Я снял ружье с плеча.
— Вперед!
И он рванул прыжком, и вот уже идет карьером от одного края луга к противоположному.
Громадный у него размах поиска, сразу видна порода замечательных полевых работников.
Фрам бежит. Свистят и щелкают травы, плещет вода во множестве лужиц.
И вдруг карьер оборвался — Фрам встал.
Ага, стойка. Но я не обрадовался, а испугался ее.
Я подхожу к Фраму — стоит. Хорошо стоит. Ощупываю, глажу его — каменный.
Начинается самое страшное.
Я посылаю Фрама стронуть дичь под мой выстрел.
— Вперед!..
Фрам ступил и замер.
— Давай… — шепчу я, и Фрам пошел мелкими шажками. Лапы его грязные, мокрые, шерсть прилипла и обрисовала их тонкими палочками.

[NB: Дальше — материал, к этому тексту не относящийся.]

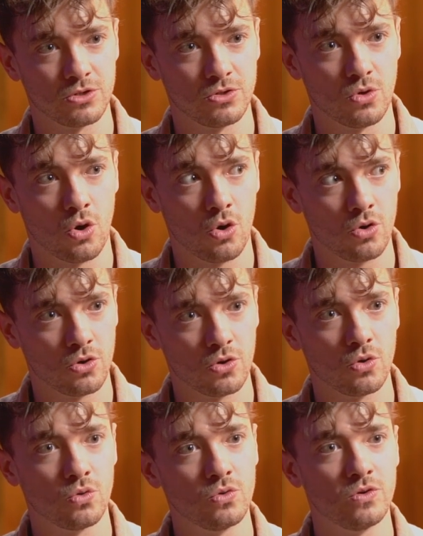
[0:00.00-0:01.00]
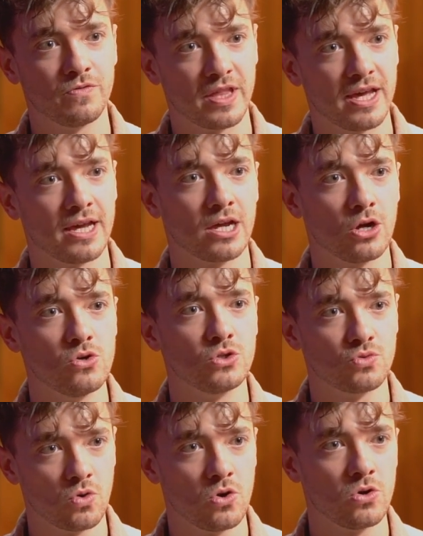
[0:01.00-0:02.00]
crew on all of their
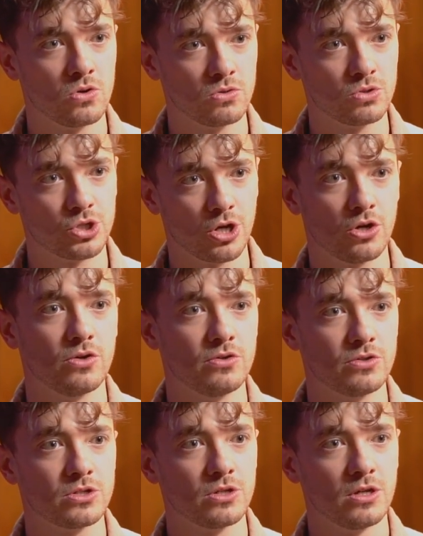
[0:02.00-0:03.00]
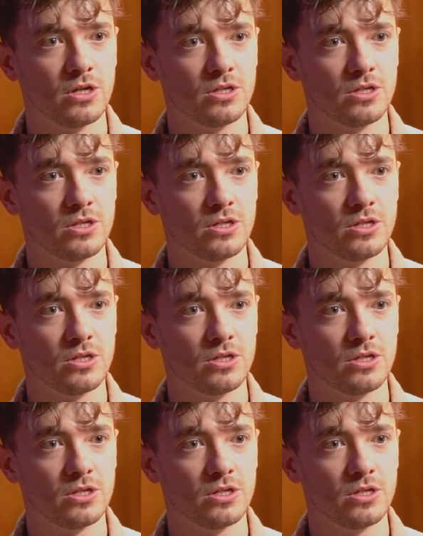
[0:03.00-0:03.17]
goes wrong showsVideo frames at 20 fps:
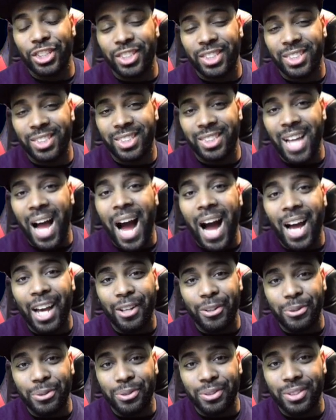
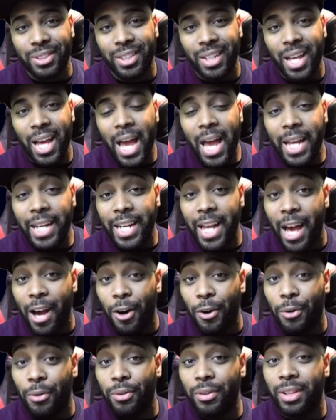styles.
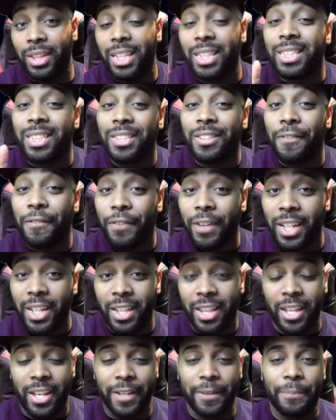Now, this is the funny
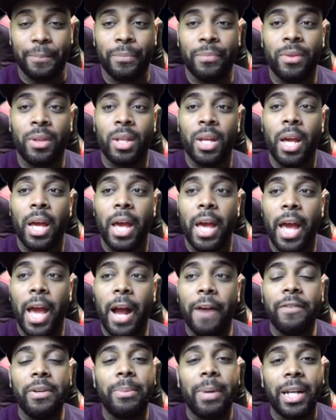thing.
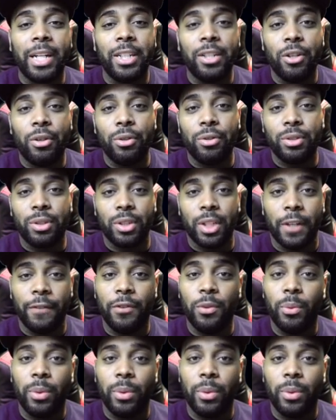Everybody knows if you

Фрам осторожно идет на тонких ногах, и я думаю нелепое: «Вдруг подломятся»… И одно за другим бегут ко мне опасенья. А если Фрам погонит?.. Напугается выстрела и сбежит?.. Сбежав, выскочит на автостраду? Если, если, если… Я стою и смотрю, как по серой траве — роса стерла все зеленое — тихо идет белая собака на тонких грязных лапах, и мне хочется вернуть ее. И уйти обратно.
Но Фрам оборачивается — птица здесь! А кто? Если дупель, то справимся. Ну а бекас? Этот сумасшедший в полете, я промахнусь. А вдруг коростель?.. Он пахнет резко, он побежит, не взлетая, и разгорячит Фрама, и тот погонится. Я подхожу, тороплюсь, поскальзываюсь в луже. Фрам поворачивается, сердитым глазом приказывает мне затихнуть. Я проверяю курки — взведены. Но мне начинает казаться, что я не зарядил ружье. Проверять его поздно — звякнет, и если бекас (здесь мокро), он взлетит обязательно.
Бекас или коростель?
Заряжено ружье или нет?
Фрам окостенел в добросовестной стойке. Нос его нацелен.
Точка прицела его носа, по моим расчетам, находится вблизи таловых кустиков. Так, малые тальниковые ребятишки. Но там нет воды. Значит, дупель. Лежит и лениво смотрит на нас. Его пахучие молекулы, мягкие, будто выбитые дробью перья, летят с тягой воздуха к нам, ко мне (я не чую их), к Фраму.
Мне бы его нос.
Дупель или коростель? Фрам недвижен — дупель…
«А заряжено ли ружье?»
— Фрамушенька, вперед. — Я дую снова в трубочку губ.
Но мне страшно — вдруг он погонит взлетевшего дупеля?
Испугается выстрела и кинется бежать домой и попадет под машину.
Хоть бы это поскорее кончилось.
Фрам качнулся. Он дрожит, ему тоже страшно.
Нам страшно обоим, и нужно скорее кончить это, нужно вспугнуть птицу и все узнать.
— Вперед.
Фрам ставит лапу.
— Вперед!
Фрам делает еще шаг и падает. От трех тальниковых хворостинок поднялся дупель: подскочил, развернул крылья в половину неба.
Милый дупель… дупелишечка.
А вдруг Фрам вскочит и погонится?
— Лежать! — командую я громко и корчу свирепую рожу.
Фрам лежит. И голову опустил. Но глаза его смотрят в хвост дупелю. Ничего, пусть смотрит. Я тоже посмотрел — в ружье. Дупель отлетел недалеко. По прицельной планке ружья он катится прямо к тальниковому кусту, что растет на берегу озерка.